The Saints will open their regular season in Charlotte, North Carolina, next Sunday. Their scheduled September 18th home opener, against the Giants a week later, has been shifted to the visitors' venue. Since Giants Stadium will be occupied by the Jets that day, the Giants-New Orleans game will take place the following evening.

Only a hurricane could have gotten the Saints on Monday Night Football, and better yet, from Benson's point of view, as the "home" team he will reap the lion's share of the gate that night.

The last levee having been stanched, an estimated 20,000 human beings remain in what was once New Orleans. Half of them are dead, decomposing corpses floating through the city streets and trapped in the ruined remains of houses.

The other half represent the last line of defiance: gun-toting property owners who have refused to evacuate their premises, despite the entreaties of the authorities.

Were they citizens of some other country we might by now be describing these holdouts as "insurgents", and New Orleans mayor Ray Nagin has promised they will be removed by force. Shoot-outs to follow.

A Bourbon Street saloon called Johnny White's was the last bastion of resistance, remaining open for business right through the evacuation and after. Apparently some thought was given to shutting the place down and joining the mass exodus, but when it came to locking up the doors, the management and employees realised that not one of them owned a key, because the joint hadn't been closed for a single minute in over 20 years.

Just down the street, the Bourbon Street Blues Company, where my brother Jon worked, has been shuttered. The owners, he has been told, hope to reopen on Christmas Eve "in the best-case scenario".

Jon managed to get out of town hours ahead of Katrina. Making his way to Alabama, he was eventually able to purchase a mobile phone and rent a car - two items all the money in the world wouldn't have gotten him in New Orleans - and arrived on my doorstep a few nights later. He even managed to bring his dog with him, making him luckier than any of his neighbours. Thousands of household pets had to be abandoned during the evacuation, and almost none of them survived.

Even as rescue workers pour into New Orleans to sift among the putrefying bodies, Benson has been pleading with his fellow owners for emergency relief while, evidently, simultaneously conducting behind-the-scenes negotiations to capitalise on the tragedy.

Two days ago, Saints' vice-president Arnold Fielkow confirmed to a New Orleans television station that Benson was weighing offers from San Antonio and Los Angeles. It is inconceivable, on one hand, that Fielkow could have been speaking without his boss's blessing. On the other hand, it is unclear exactly for whom the message was intended, since the number of people in New Orleans who can actually watch a local television station right now can't be more than a few dozen.

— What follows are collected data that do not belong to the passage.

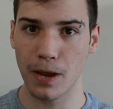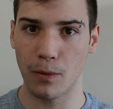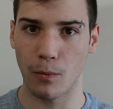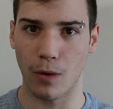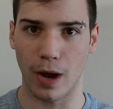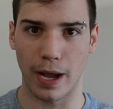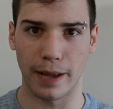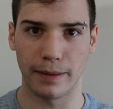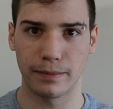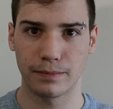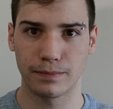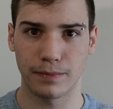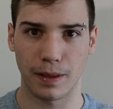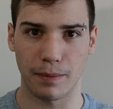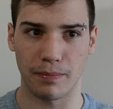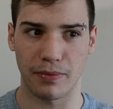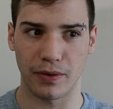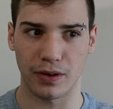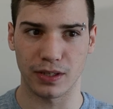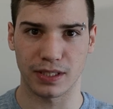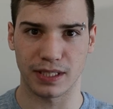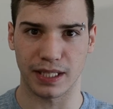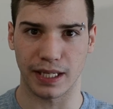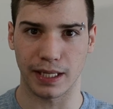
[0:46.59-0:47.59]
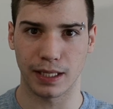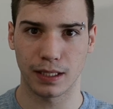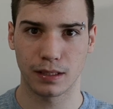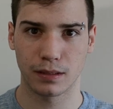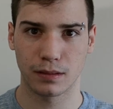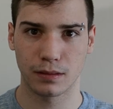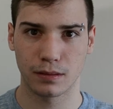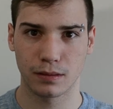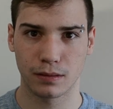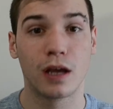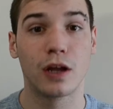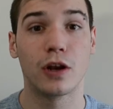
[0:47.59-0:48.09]
What? Thirsty?
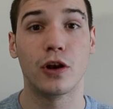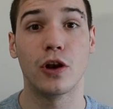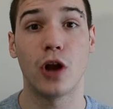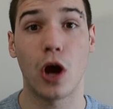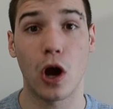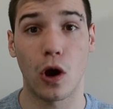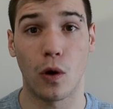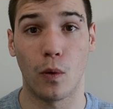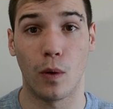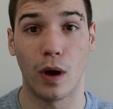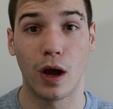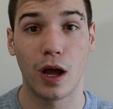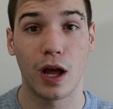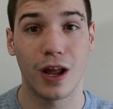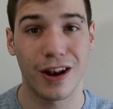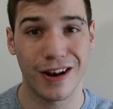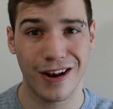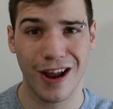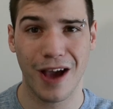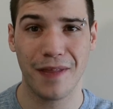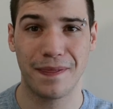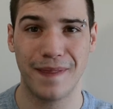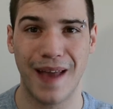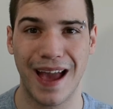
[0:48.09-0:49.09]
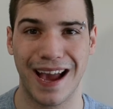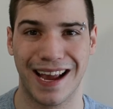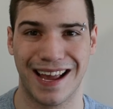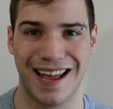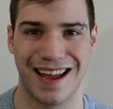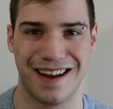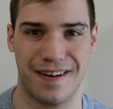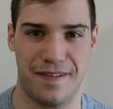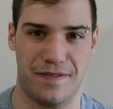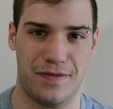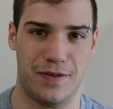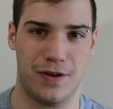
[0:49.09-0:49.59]
No, not that
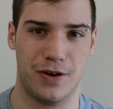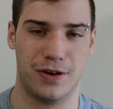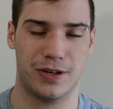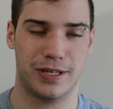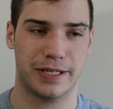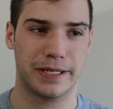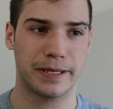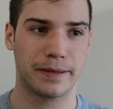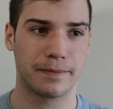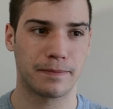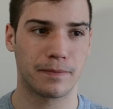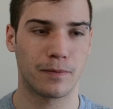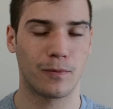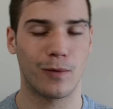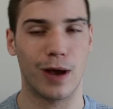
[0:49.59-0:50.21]
kind of thirst.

The NFL is hoping the Saints will remain nearer to their fan base, and Benson confirmed two days ago the team would play at least some of their 2005 home games upstate in Baton Rouge "to the extent circumstances allow", even as he was casting about for a better deal down the

road.

A Louisiana official described Benson's attempt to capitalise on the tragedy as "pouring salt into the wound", and when the daily New Orleans Times-Picayune addressed the subject in an editorial this week, it noted that "Before Katrina, Saints fans wanted their team to stay. Now they need it to stay."

The suspicion is that NFL commissioner Paul Tagliabue may evince more sympathy to the plight of battered New Orleanians than his fellow Texan in the White House has thus far displayed.

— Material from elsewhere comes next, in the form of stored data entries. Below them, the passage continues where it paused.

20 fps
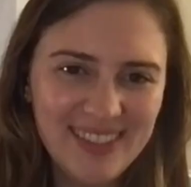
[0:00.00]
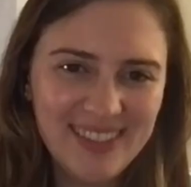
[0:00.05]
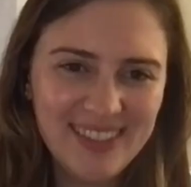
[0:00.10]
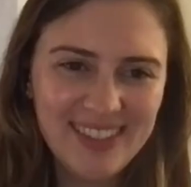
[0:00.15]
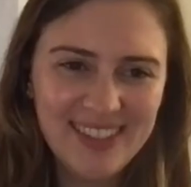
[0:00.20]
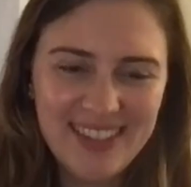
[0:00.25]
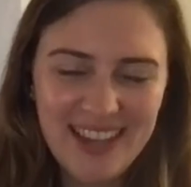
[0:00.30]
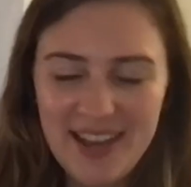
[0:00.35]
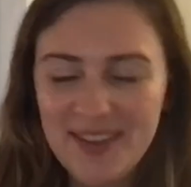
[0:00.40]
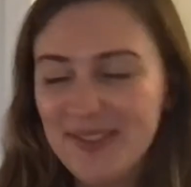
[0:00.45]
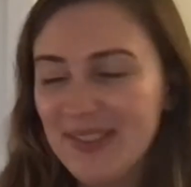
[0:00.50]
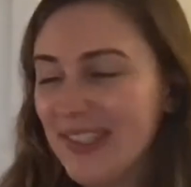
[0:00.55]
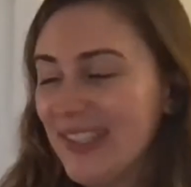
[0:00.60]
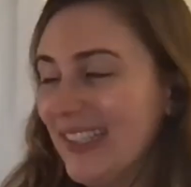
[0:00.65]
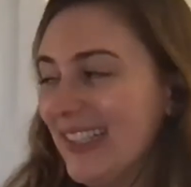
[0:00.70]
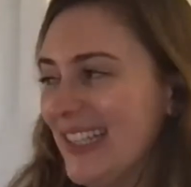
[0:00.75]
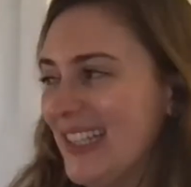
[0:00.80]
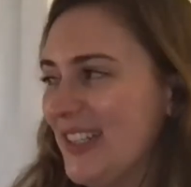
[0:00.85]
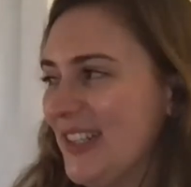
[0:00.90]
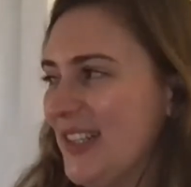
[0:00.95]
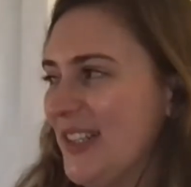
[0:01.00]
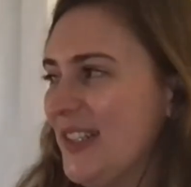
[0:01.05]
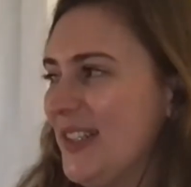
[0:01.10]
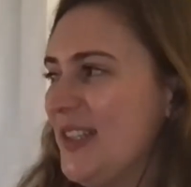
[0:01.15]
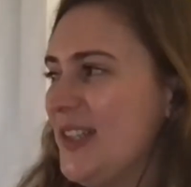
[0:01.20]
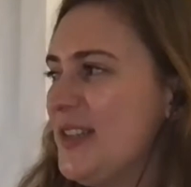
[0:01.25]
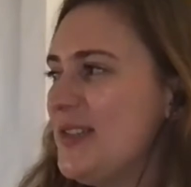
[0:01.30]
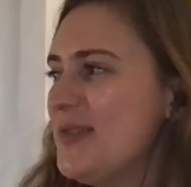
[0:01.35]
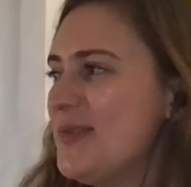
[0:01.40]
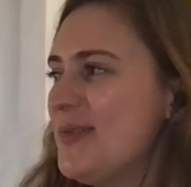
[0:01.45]
Sounds delicious.
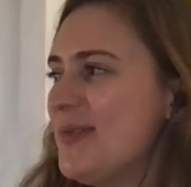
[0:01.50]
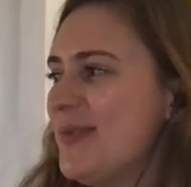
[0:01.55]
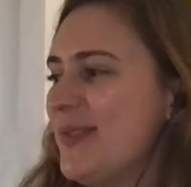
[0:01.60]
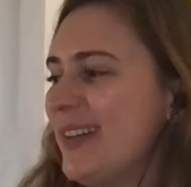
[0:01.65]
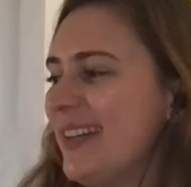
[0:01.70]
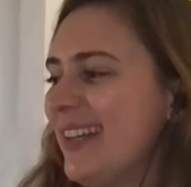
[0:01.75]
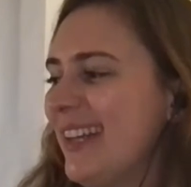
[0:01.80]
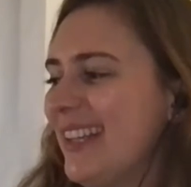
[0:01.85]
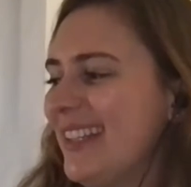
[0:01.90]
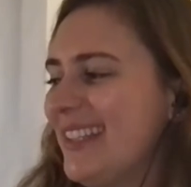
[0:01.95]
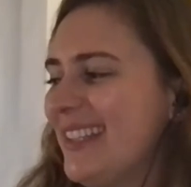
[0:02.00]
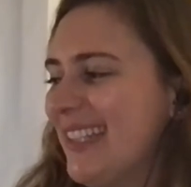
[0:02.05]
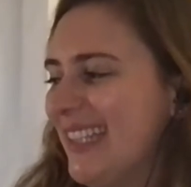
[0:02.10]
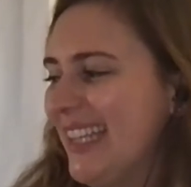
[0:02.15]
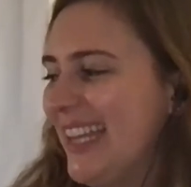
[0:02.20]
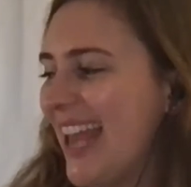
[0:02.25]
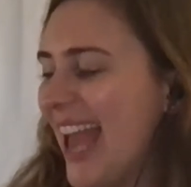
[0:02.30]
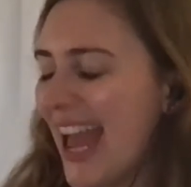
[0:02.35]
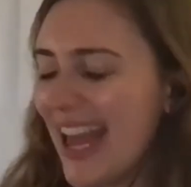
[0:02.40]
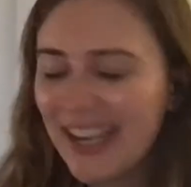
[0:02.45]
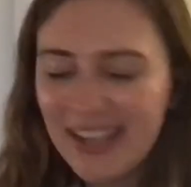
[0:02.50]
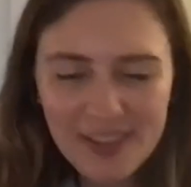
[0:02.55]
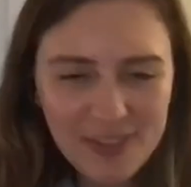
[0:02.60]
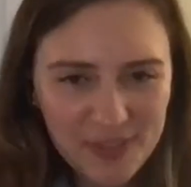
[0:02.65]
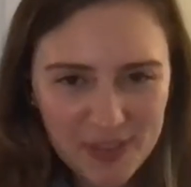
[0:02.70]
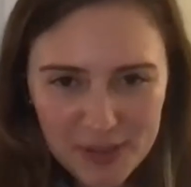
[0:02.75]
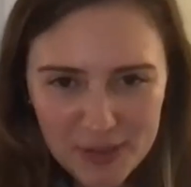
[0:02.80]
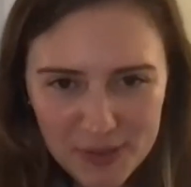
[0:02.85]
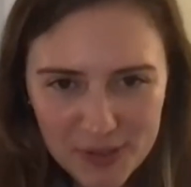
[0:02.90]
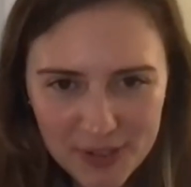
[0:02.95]
Do you see any
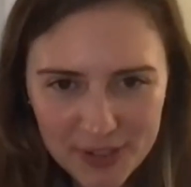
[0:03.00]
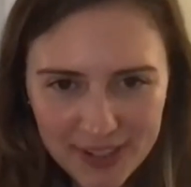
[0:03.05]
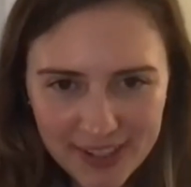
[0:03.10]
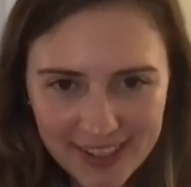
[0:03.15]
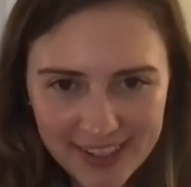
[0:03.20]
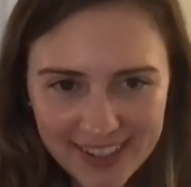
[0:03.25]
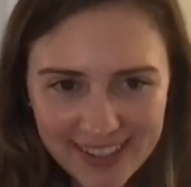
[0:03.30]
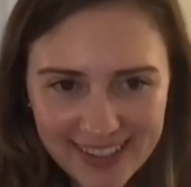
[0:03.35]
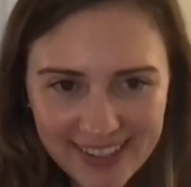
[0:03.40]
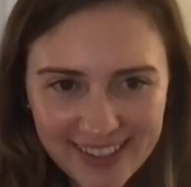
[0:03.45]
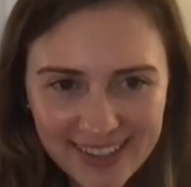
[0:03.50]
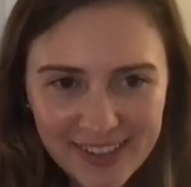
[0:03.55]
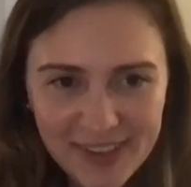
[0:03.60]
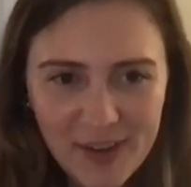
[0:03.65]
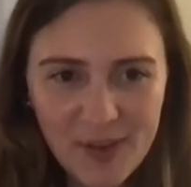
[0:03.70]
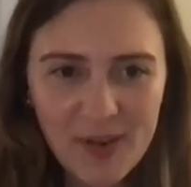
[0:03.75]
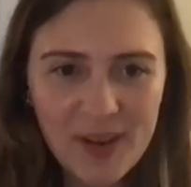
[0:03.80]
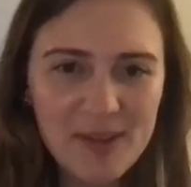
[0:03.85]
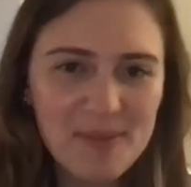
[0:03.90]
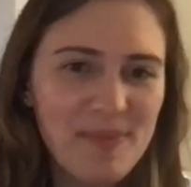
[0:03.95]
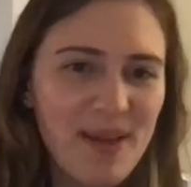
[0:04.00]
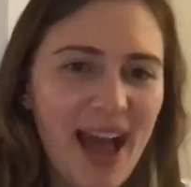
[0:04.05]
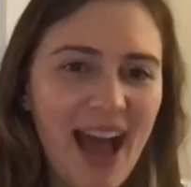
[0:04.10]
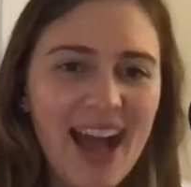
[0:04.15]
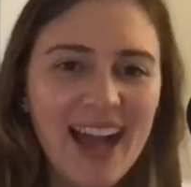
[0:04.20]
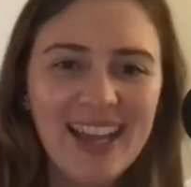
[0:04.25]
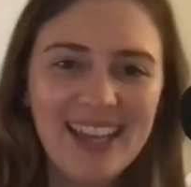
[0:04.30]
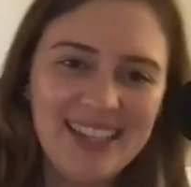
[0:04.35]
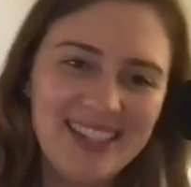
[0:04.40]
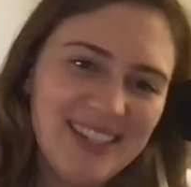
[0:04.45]
future going
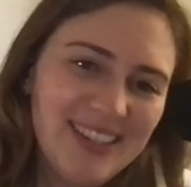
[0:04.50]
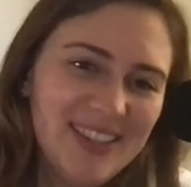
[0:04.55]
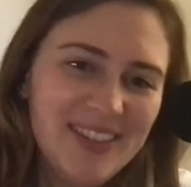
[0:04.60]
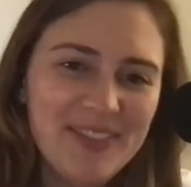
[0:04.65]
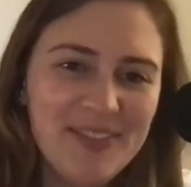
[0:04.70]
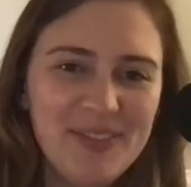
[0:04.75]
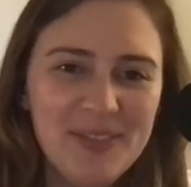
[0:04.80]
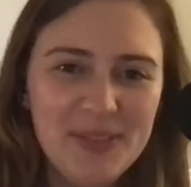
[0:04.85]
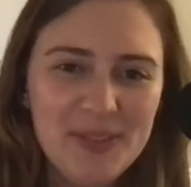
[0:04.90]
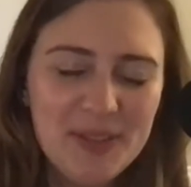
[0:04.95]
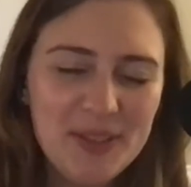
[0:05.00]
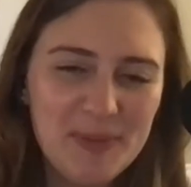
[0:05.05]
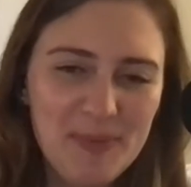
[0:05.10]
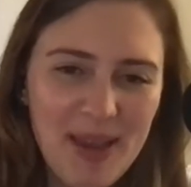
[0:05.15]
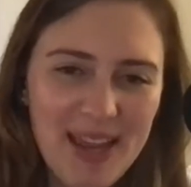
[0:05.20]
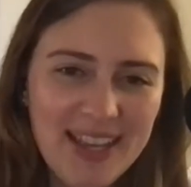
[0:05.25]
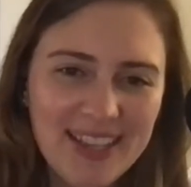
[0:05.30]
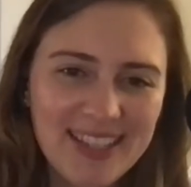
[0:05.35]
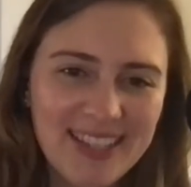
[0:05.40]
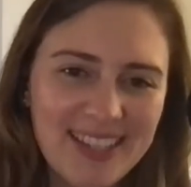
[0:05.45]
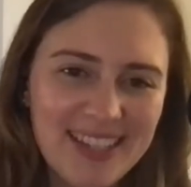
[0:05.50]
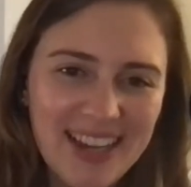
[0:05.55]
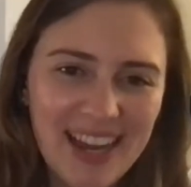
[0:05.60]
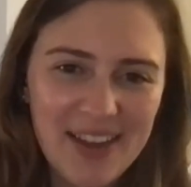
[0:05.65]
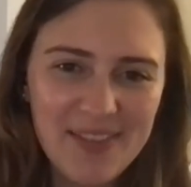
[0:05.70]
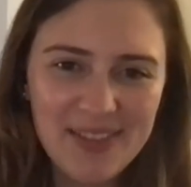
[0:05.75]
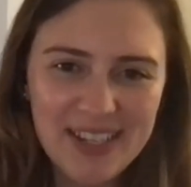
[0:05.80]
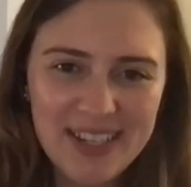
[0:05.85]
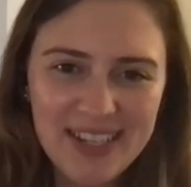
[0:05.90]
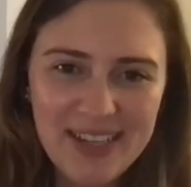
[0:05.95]
back into the food space and
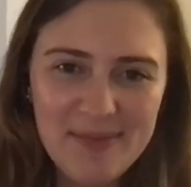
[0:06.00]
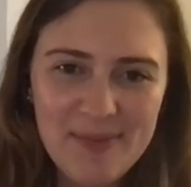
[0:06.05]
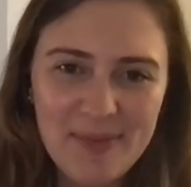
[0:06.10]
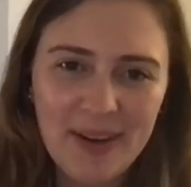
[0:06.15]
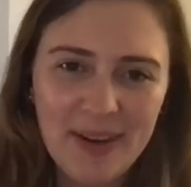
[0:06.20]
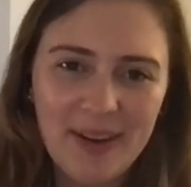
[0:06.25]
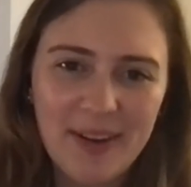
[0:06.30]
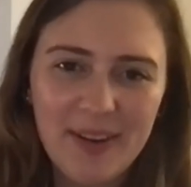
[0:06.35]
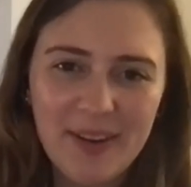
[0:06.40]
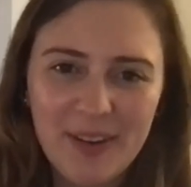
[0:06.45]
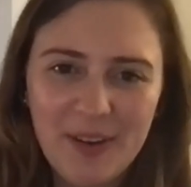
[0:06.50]
diving deeper or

President Bush, who spent five years eviscerating the Federal Emergency Management Authority, has now pledged to personally head up an investigation into the inadequacy of the government's response to the debacle in New Orleans, which is sort of like putting Saddam Hussein in charge of investigating his own war crimes.

Tom Benson amassed his fortune through automobile dealerships in San Antonio, and has already determined that the Saints will train and conduct their day-to-day operations out of the Texas city this year, no matter where they wind up playing their home games.

In San Antonio, running back Deuce McAllister was asked whether the Saints had played their last game in New Orleans.

"I don't know," he confessed. "Nothing would surprise me."